Copy the data that appears below exactly. Drop the pictures.

**** DATA UNDER STUDY ****

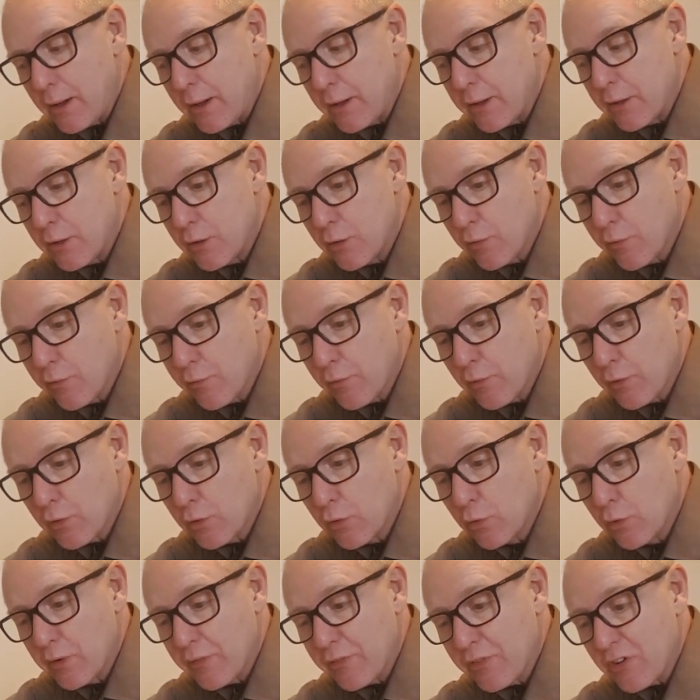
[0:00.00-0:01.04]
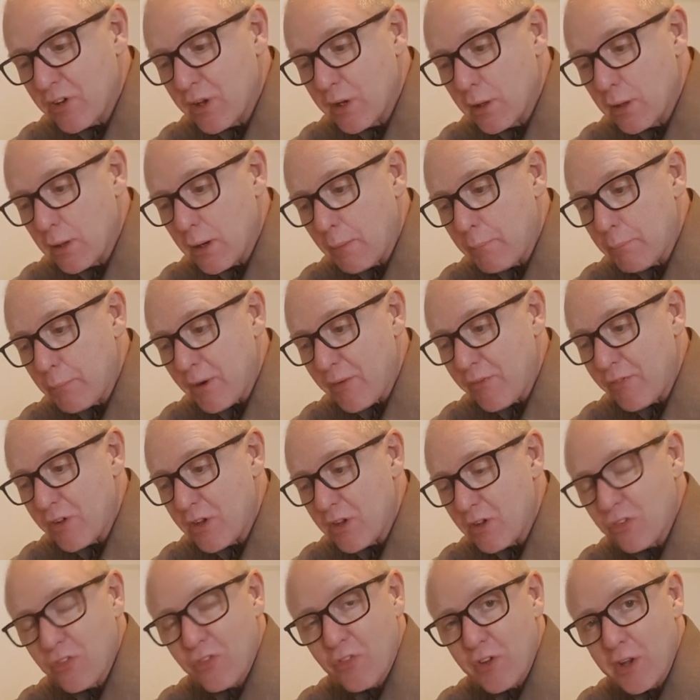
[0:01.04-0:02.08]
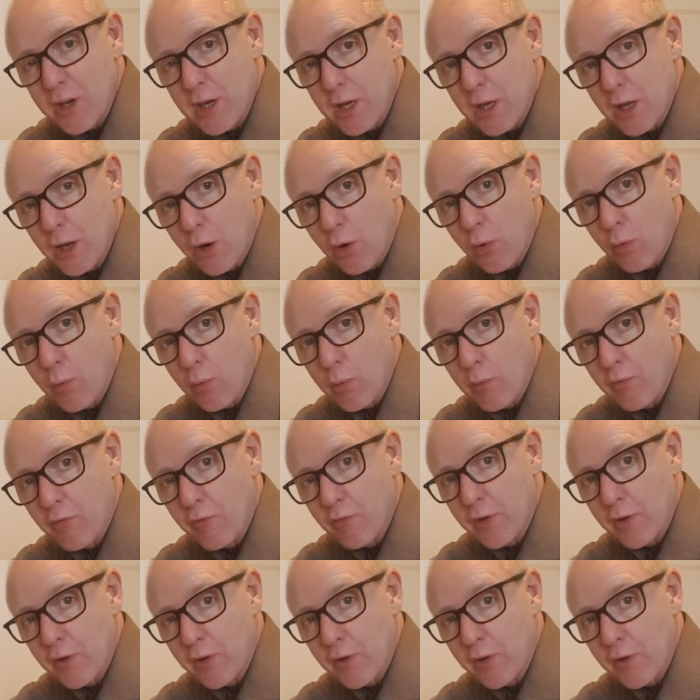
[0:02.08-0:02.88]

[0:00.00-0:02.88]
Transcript: You could have seen a previous video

****

* [SOLVED EXERCISE]:
[0:00.00-0:01.04]
[0:01.04-0:02.08]
[0:02.08-0:02.88]

[0:00.00-0:02.88]
Transcript: You could have seen a previous video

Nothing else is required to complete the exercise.